3 | DISCUSSION
This CASP saw consolidation of the major progress in computing the
structure of single proteins achieved in the previous round and
extension of deep learning methods to other challenges in structural
biology with impressive success for protein assemblies.
For single protein structures, the most effective methods obtained only
slightly higher levels of accuracy to those of CASP14. It’s not
surprising that there is no major advance here, since for many targets
agreement with experiment was likely already within experimental
uncertainty, leaving little room for improvement. But there are some
limitations to the methods. Shallow sequence alignments sometimes result
in poor quality structures. Large proteins (more than about 1000 amino
acids) may also have models of domains and domain interfaces that are of
slightly lower accuracy than usually achieved.
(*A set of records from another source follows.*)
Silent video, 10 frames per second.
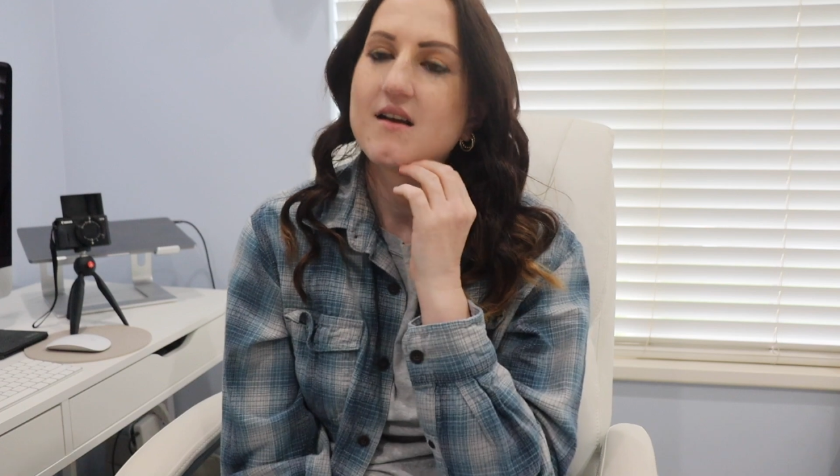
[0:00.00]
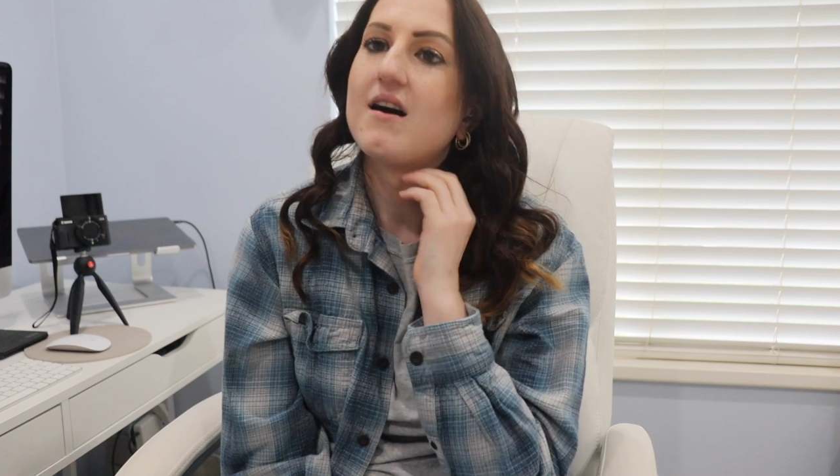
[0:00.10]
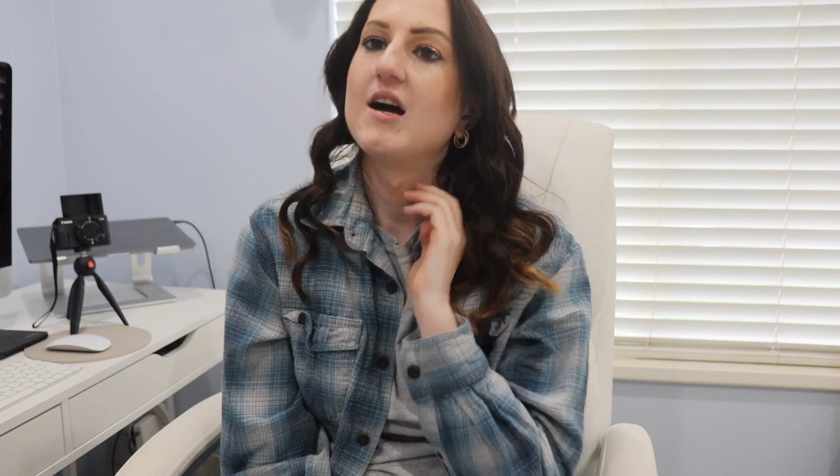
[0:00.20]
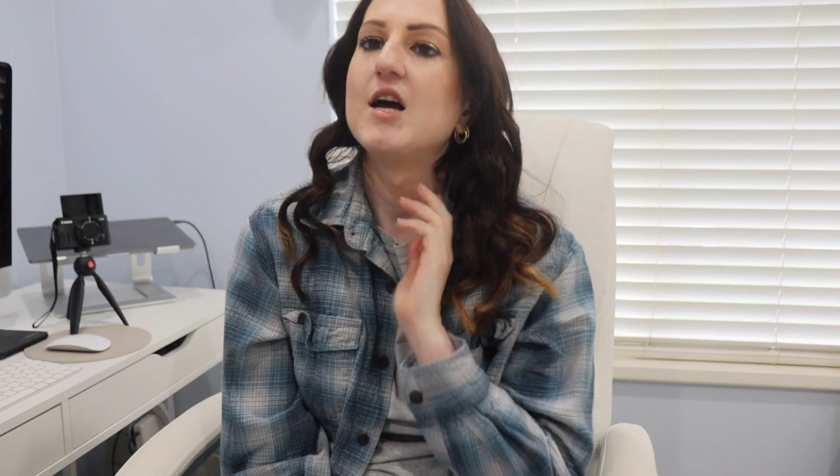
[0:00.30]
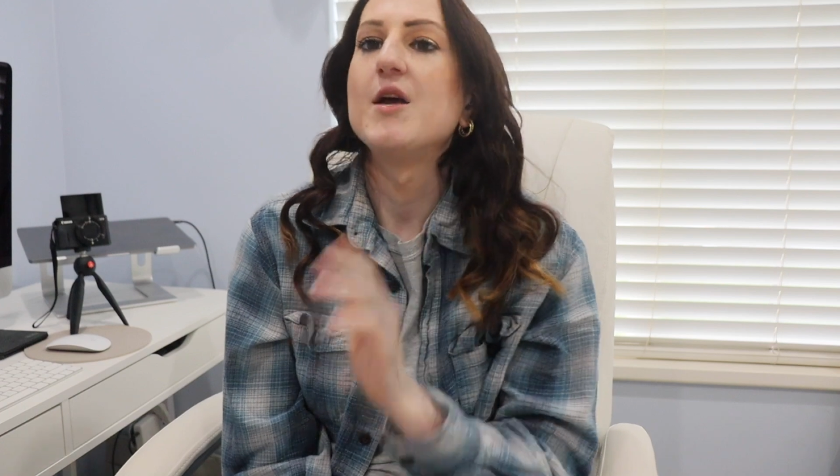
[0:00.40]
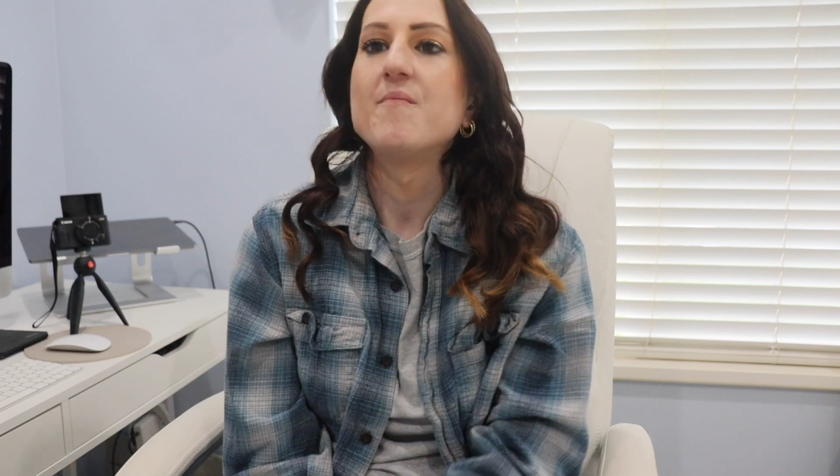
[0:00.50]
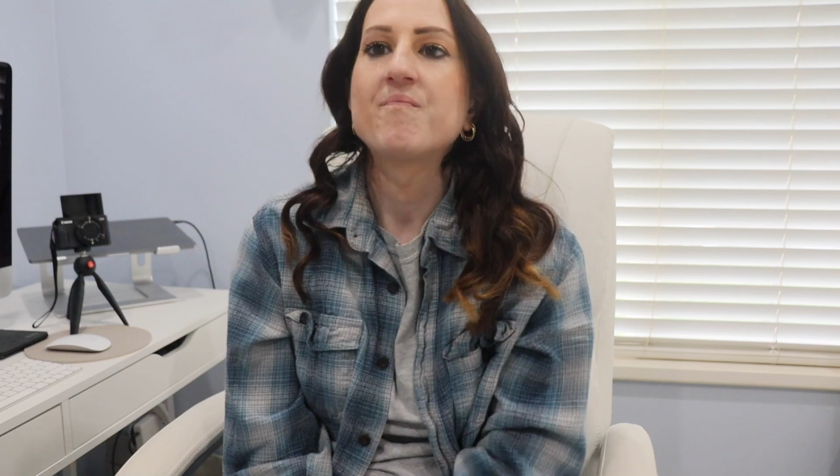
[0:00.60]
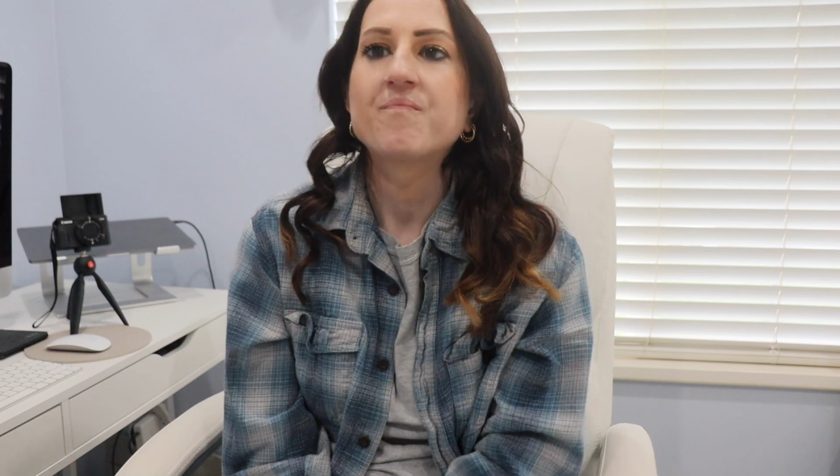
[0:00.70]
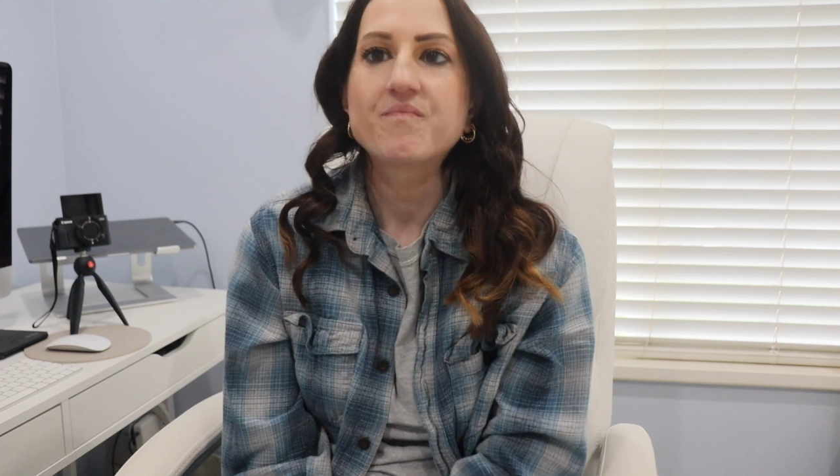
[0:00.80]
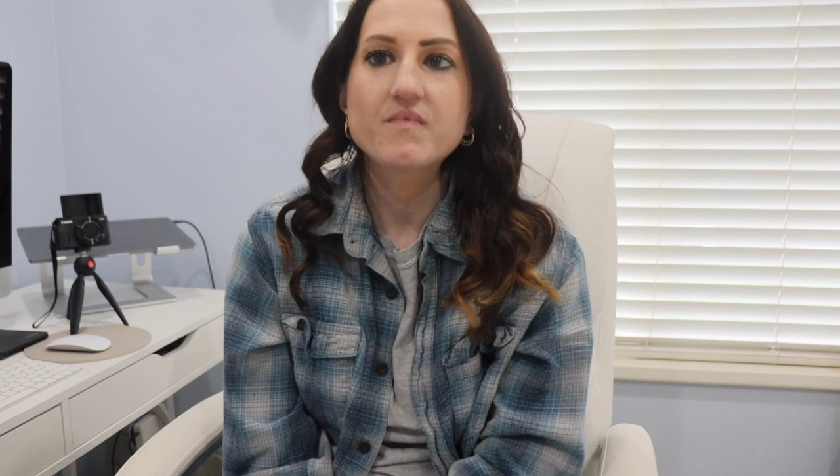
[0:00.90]

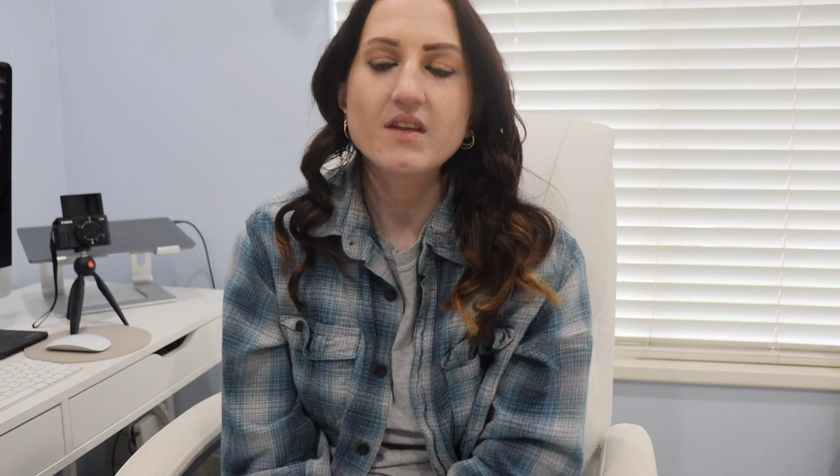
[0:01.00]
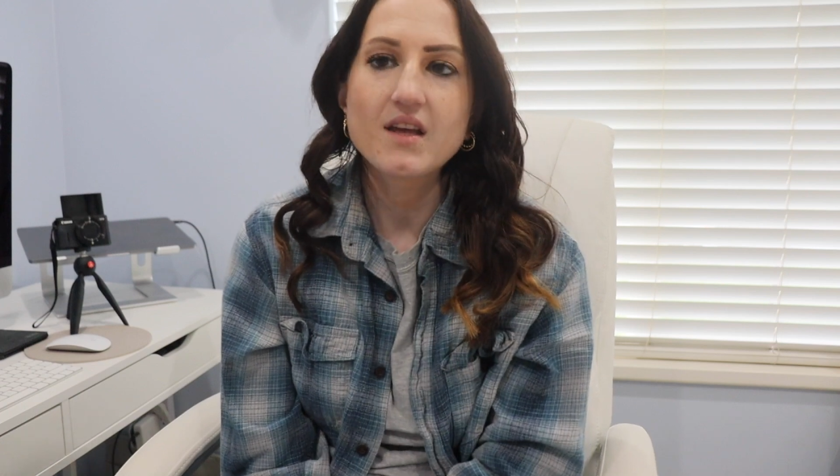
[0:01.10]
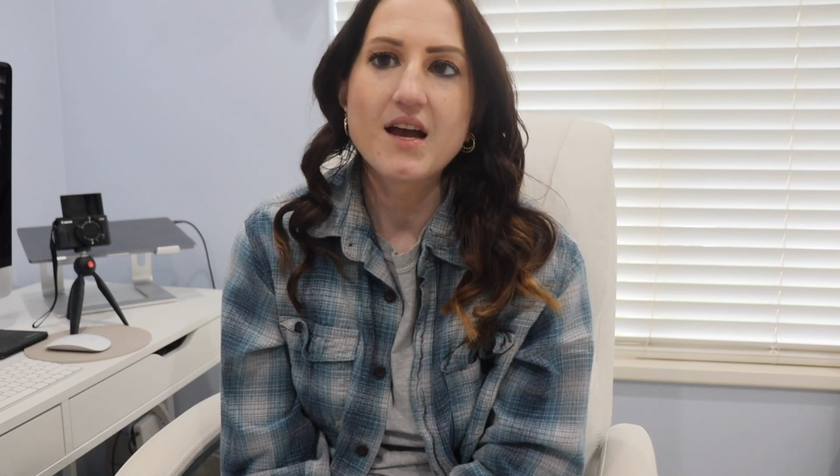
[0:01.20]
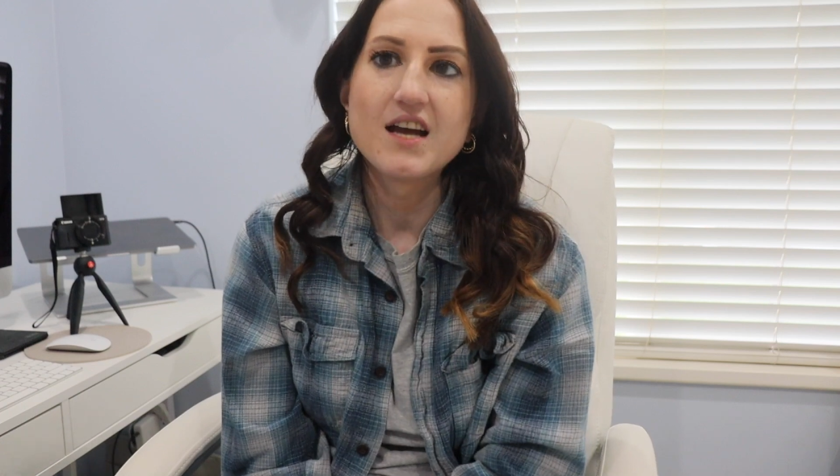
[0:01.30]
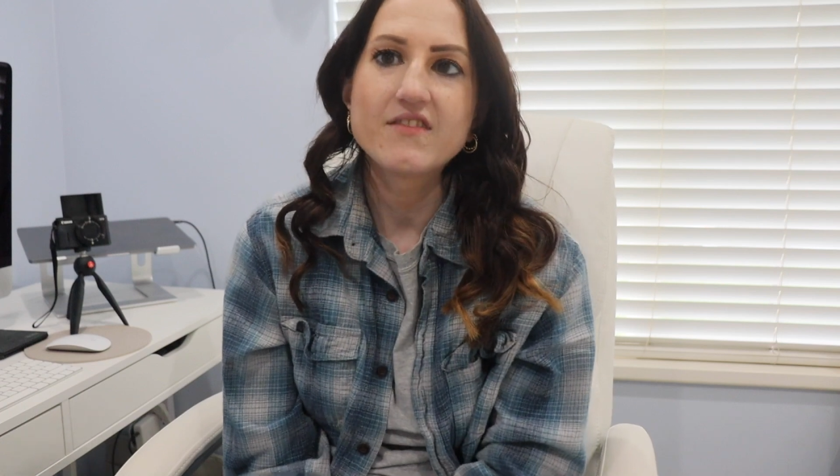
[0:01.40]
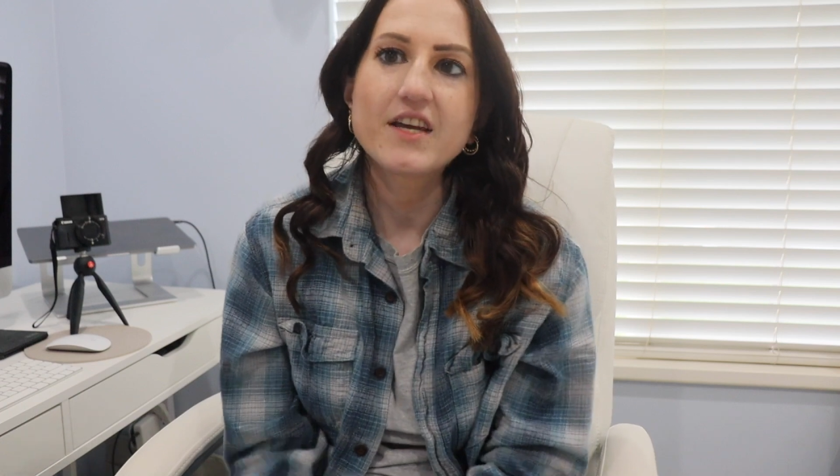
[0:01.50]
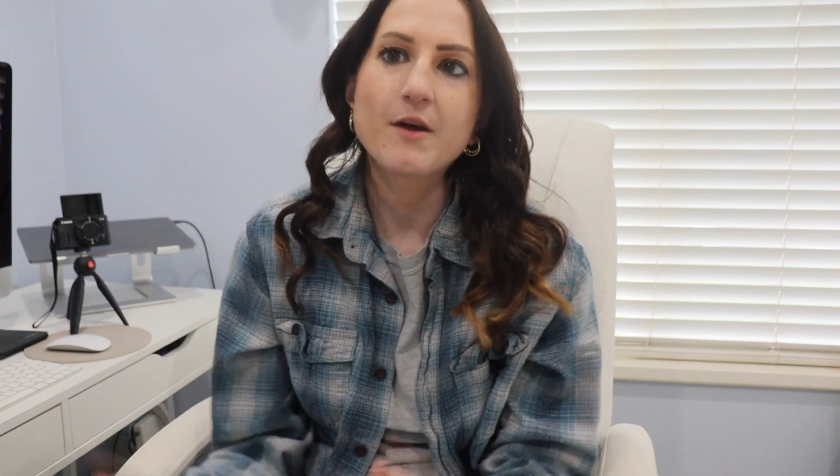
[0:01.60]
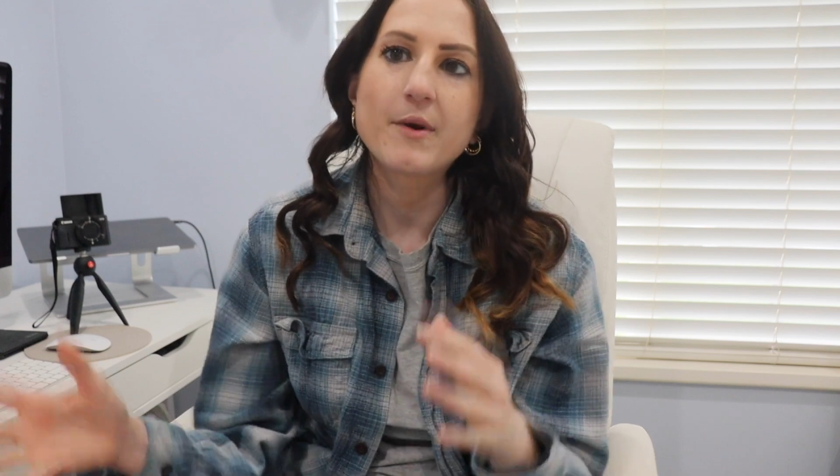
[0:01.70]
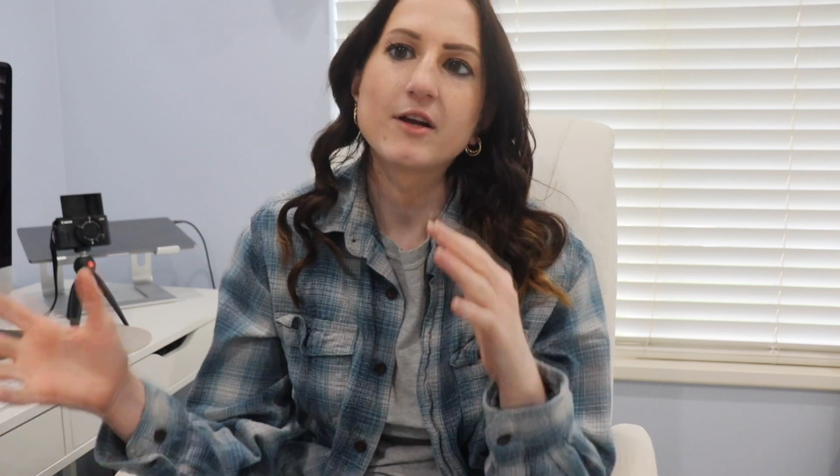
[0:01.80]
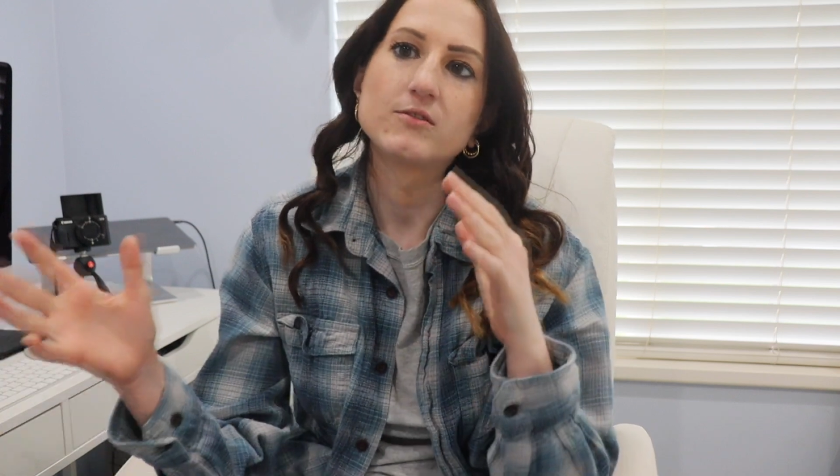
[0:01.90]
Um, I have my
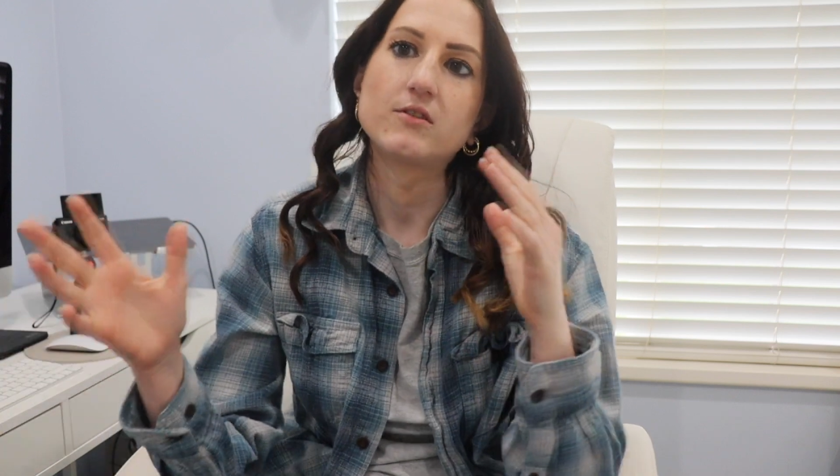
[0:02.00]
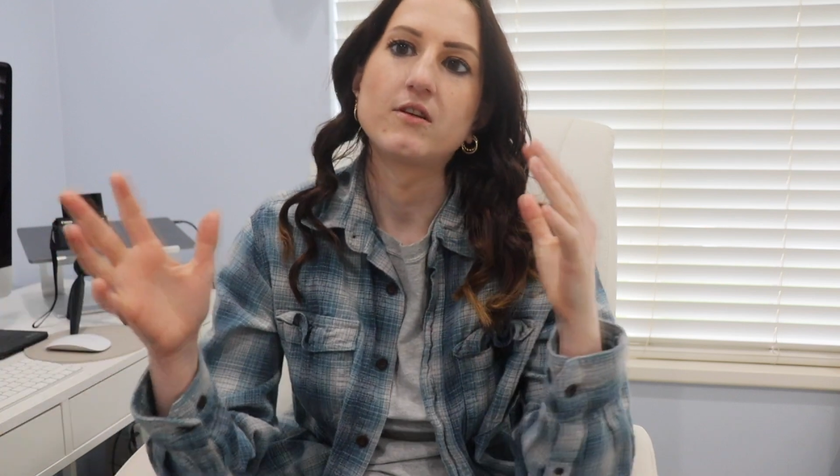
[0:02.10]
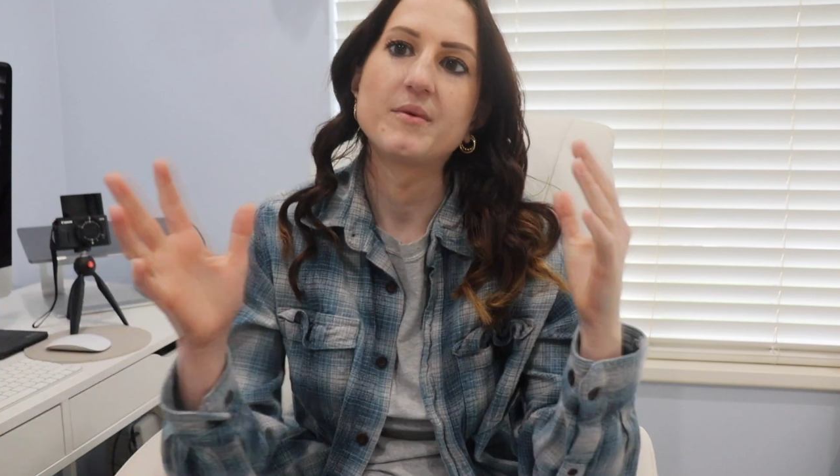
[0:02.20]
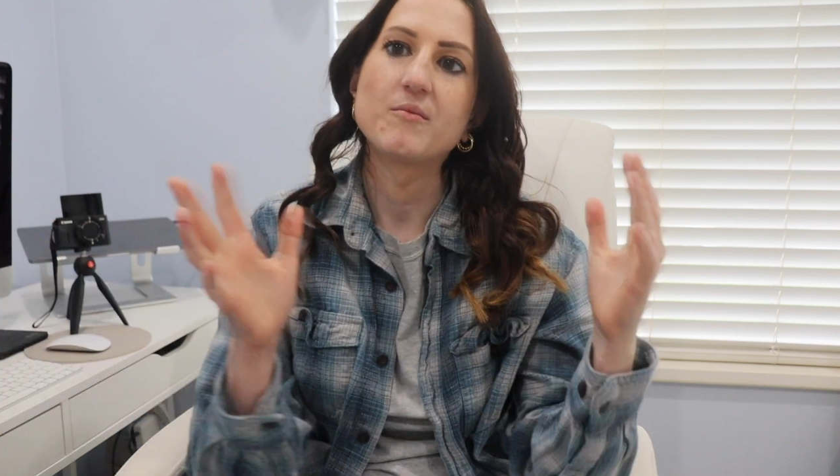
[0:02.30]
camera angled a little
All the most successful single protein methods used variations on
AlphaFold2, sometimes embedding all or part of that software into their
existing pipelines. The next most successful method is RosettaFold (24),
though the difference in performance is substantial. RosettaFold2 is now
available (25) and benchmarking shows improved performance. Several
Large Language Models (LLMs) were included in this CASP, but performance
lagged very significantly, including for shallow alignment targets where
these methods were expected to be superior. Poor performance of these
methods in this CASP round should not be seen as a final result, and the
LLM methods may evolve to be more powerful.
Notably, running the standard version of AlphaFold2 with default
parameters either through the ColabFold server (22) or locally installed
often resulted in less accurate models. The primary reason for that
appears to be that for some targets more extensive sampling than the
default is needed. Successful groups used different approaches to
increase sampling as well as tuning of multiple sequence alignments. As
yet there are no benchmark studies that help a user chose between these
approaches so as to optimize accuracy for the least increase in
computing costs. Users are advised to carefully read the protocol
descriptions in the relevant papers in this Proteins special issue and
to keep an eye on the literature for useful studies. The key message is
not to expect the best results using the standard protocol: if the
structure obtained that way has acceptable predicted accuracy, usually
no additional steps are necessary. However, if it falls short, and
additional computing resources are available, further sampling is
recommended.
The major advance this CASP was in the application of deep learning
methods to protein assemblies. For many targets, but not all, agreement
with experiment may be approaching experimental uncertainty limits, but
it should be emphasized that we do not yet have adequate calibration of
what that is. There were few transient complexes included in the target
set and most of those were for antibody or nanobody-antigen complexes.
Three non-homology complexes of this type were accurately modeled, three
were not, an encouraging result compared to earlier benchmarking (29)
but the methods do still have a way to go. Other apparent limitations
are for some interfaces in large targets, although the role of
experimental uncertainty in those results is unclear.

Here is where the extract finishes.